The Woodsman

The Woodsman  Review

Year: 2004

Rating: R

Overall Evaluation: 7.0

Significance

Suppositions

Story

Style

9.0 / 10

6.0 / 10

6.0 / 10

5.0 / 10

Click HERE for evaluation criteria.

The Woodsman  Review


Style

This film was rated R for sexuality, disturbing behavior and language. There are two naked breast shots and lots of underwear bedroom scenes. Although the nudity was not at all necessary, the sexual scenes were a large part of the mood of the film and I did not consider them gratuitous. Language was typical real life stuff. Nothing terribly bad.

Story

The story concerns a pedophile recently released from twelve years in prison for child molestation (young girls from 9-14 years of age). He is out on parole and trying to achieve a normal life (which he defines as being able to be near a girl and not have sexual thoughts about them) as well as restore relations with his younger (adult) sister. He continues looking at girls, though, even discovering a homosexual predator stalking the local elementary school boys. Throughout the film he is being hounded by a zealous detective as well as his boss's secretary who wishes to expose him. Along the way he begins a relationship with a woman who herself was molested as a child (by her brothers) and must deal with the ramifications of telling her about his past.

[SPOILER WARNING!]

He eventually cracks under the pressure from work, the detective, his brother in law, and the girls he continuously sees on his bus ride to and from work. He follows a young girl into a park and begins seducing her. He discovers through his conversation with her that her father touches her inappropriately and begins to realize how horrible it is to be a child in that position. He tells her to go (even though she was willing) and in a fit of rage nearly kills the homosexual stalker when he runs into him on his way home.

Suppositions

The worldview of this film is rather dark - no spiritual overtones are present at all. It serves as a good lesson in what a life devoid of God might be like. It does not paint a pretty picture of pedophilia, neither does it excuse it as a product of society or some disease. This balanced approach is welcome - we are not meant to excuse either the man, his actions, or his feelings. At the same time though, we see his struggle and can empathize at some level. The fact that he is fighting so hard is both realistic and appreciated. What is not realistic (at least I hope so) is the fact that four of the main characters are involved in molestation to one degree or another (some victims, some predators). While this is necessary for the film it is difficult to believe.

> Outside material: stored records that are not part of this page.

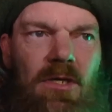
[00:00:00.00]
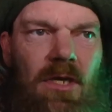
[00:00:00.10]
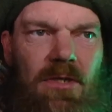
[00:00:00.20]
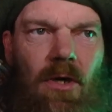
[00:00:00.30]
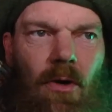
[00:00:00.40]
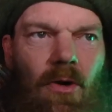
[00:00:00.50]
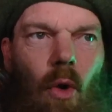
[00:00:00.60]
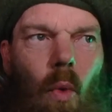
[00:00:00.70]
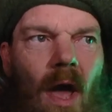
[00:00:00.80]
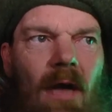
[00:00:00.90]
to turn
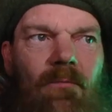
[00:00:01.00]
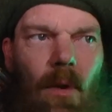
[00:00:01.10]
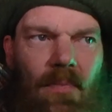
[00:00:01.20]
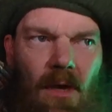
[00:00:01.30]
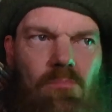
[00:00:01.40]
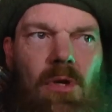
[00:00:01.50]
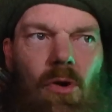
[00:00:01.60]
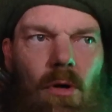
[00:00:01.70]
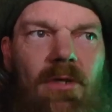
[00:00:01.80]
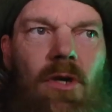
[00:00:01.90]
away from the
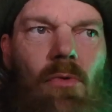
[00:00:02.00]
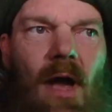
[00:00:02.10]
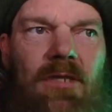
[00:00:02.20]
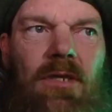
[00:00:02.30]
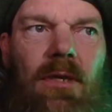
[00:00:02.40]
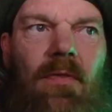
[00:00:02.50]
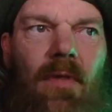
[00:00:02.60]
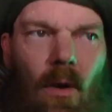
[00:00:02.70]
pure direction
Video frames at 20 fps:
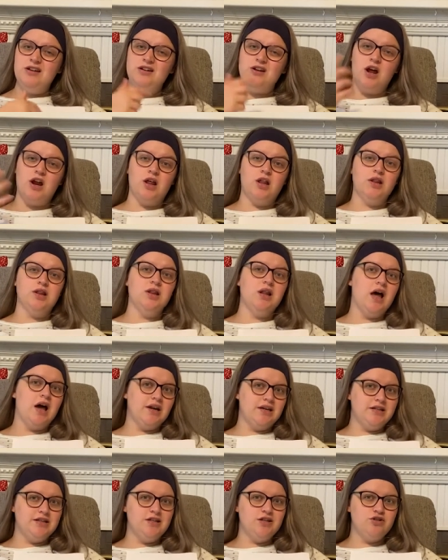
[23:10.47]
not a
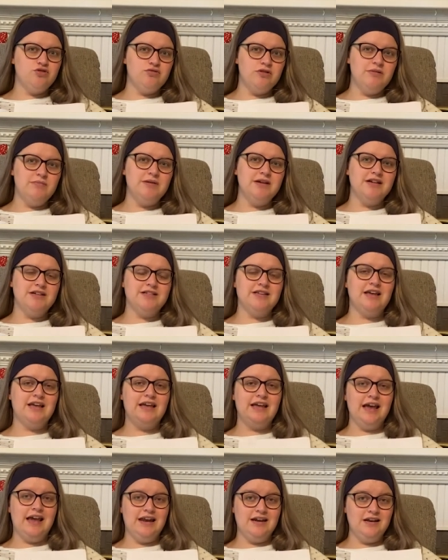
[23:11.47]
lot in the tree because
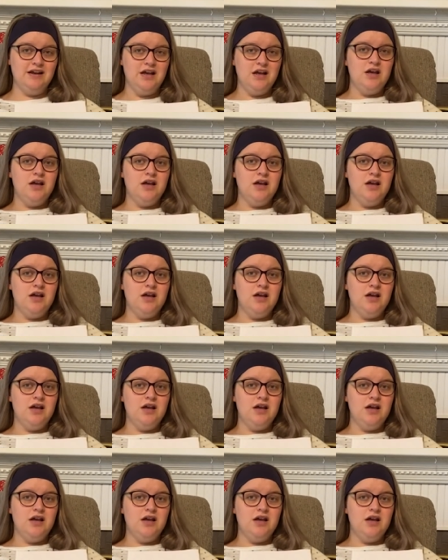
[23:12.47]
again,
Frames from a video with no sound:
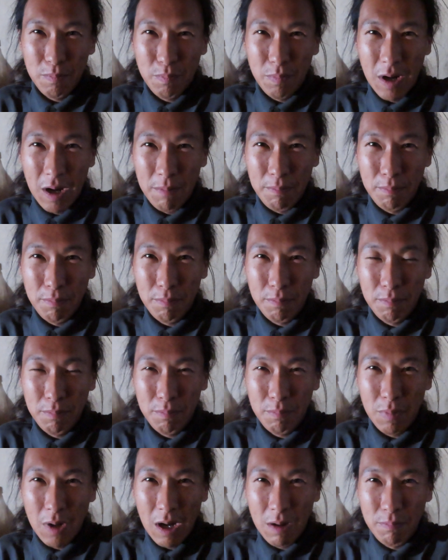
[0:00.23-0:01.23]

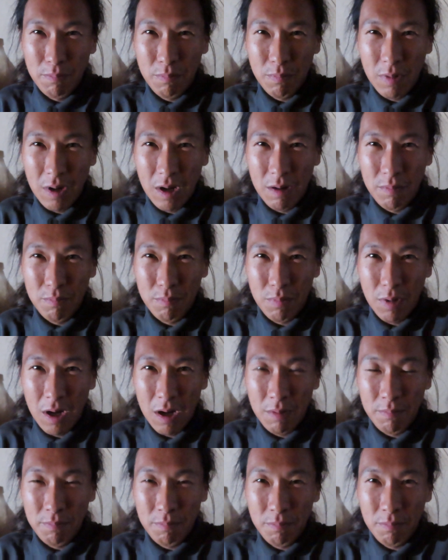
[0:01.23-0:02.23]
Bum bum bum
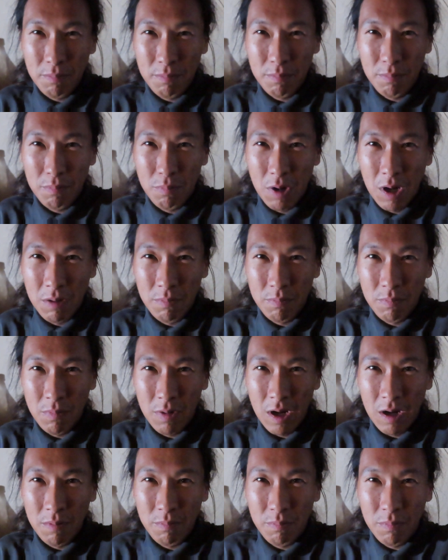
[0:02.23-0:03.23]
bum bum
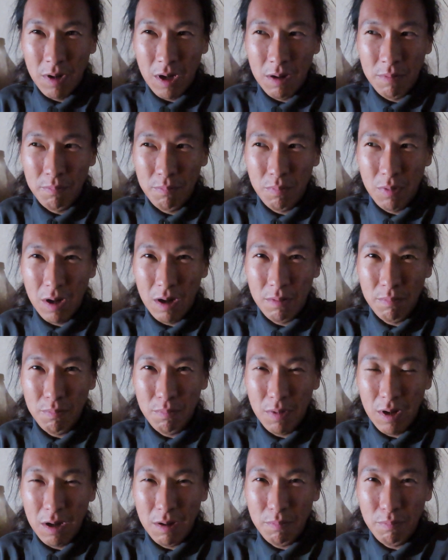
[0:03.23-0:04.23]
bum bum
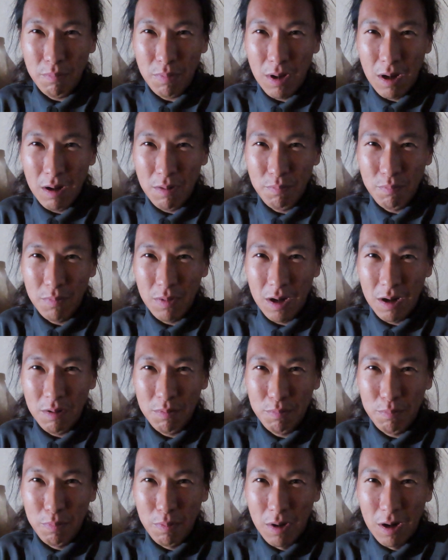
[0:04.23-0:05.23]
bum bum bum
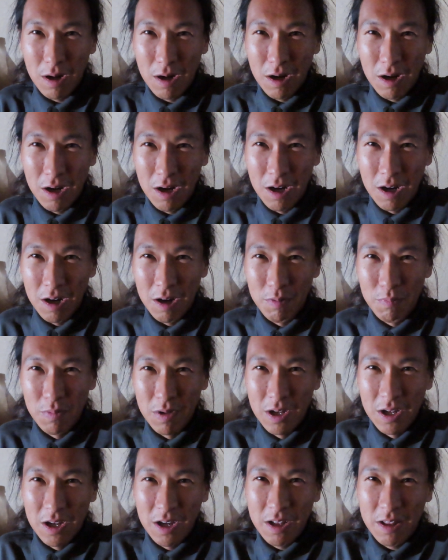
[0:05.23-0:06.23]
bum bum.
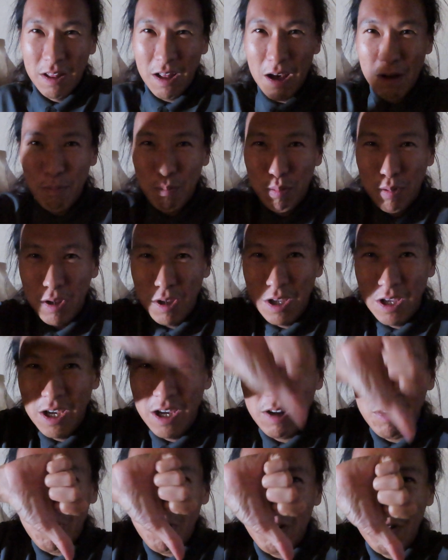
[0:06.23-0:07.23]
The
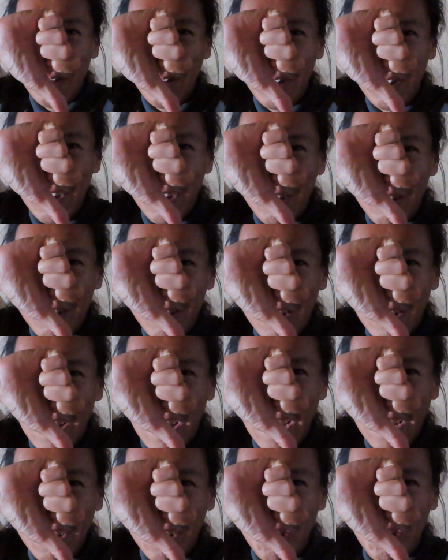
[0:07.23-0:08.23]
Peter
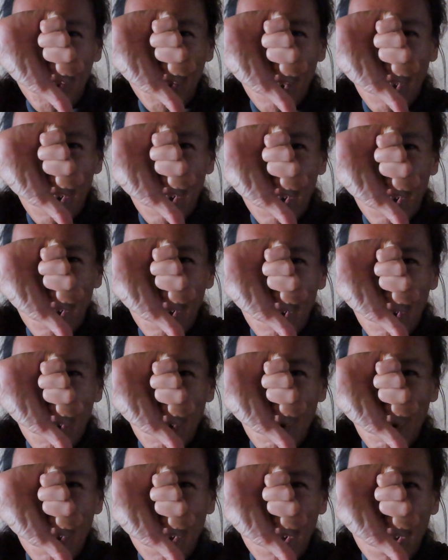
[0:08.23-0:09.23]
Dislike
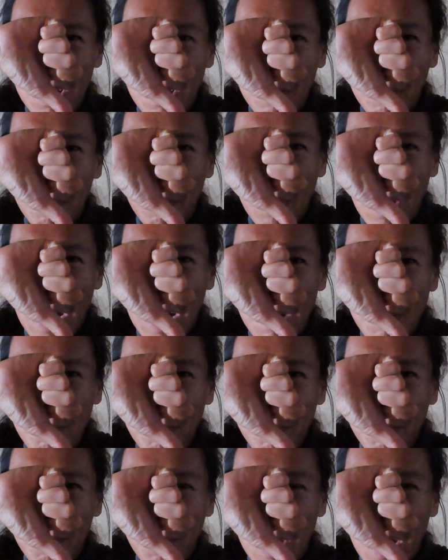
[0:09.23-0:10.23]
Show.
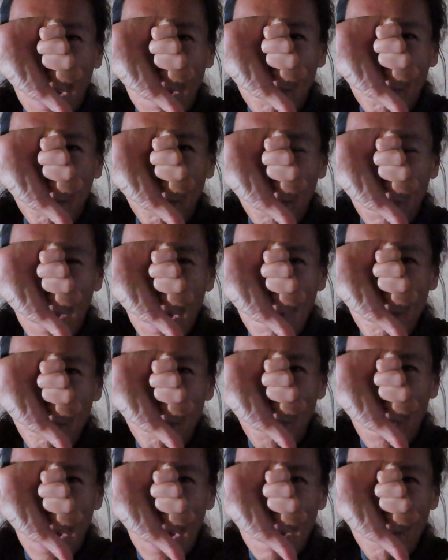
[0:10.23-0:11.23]
Bum bum
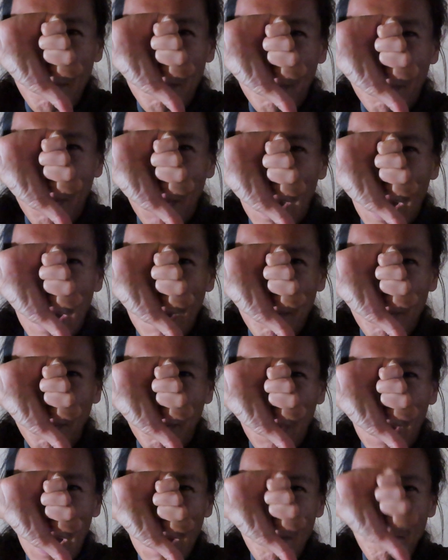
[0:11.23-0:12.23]
bum bum
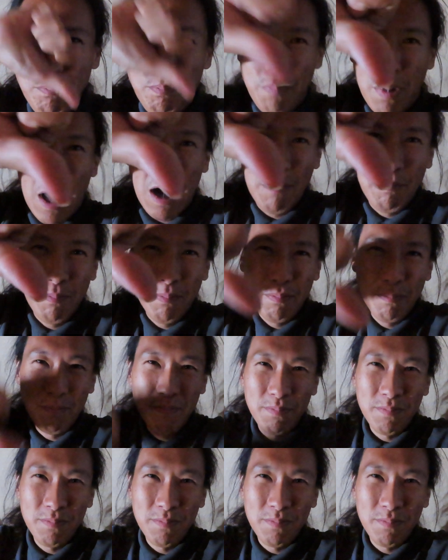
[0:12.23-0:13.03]
bum bum bum.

Further, his lack of action concerning the homosexual predator are difficult to square with what he seems to know throughout the film as being wrong.

Significance

It would be easy to simply see the message of the film as a simple morality tale against the evils of child molestation. But even in a world as sinful as ours this would hardly be necessary (even hardened prisoners draw a moral line at hurting children). The main character's revelation is not simply that his desires are wrong - he demonstrates that knowledge from the beginning of the film until the end. The significance of his actions at the end show that now, not only does he give intellectual assent to the fact of his problem, but he begins to see why it is so wrong - what it does to kids. The fact that he, in his own words, "never hurt any of them . . . ever," is simply not true. Once this realization dawns on him and he sees molestation through a child's eyes he becomes the true hero.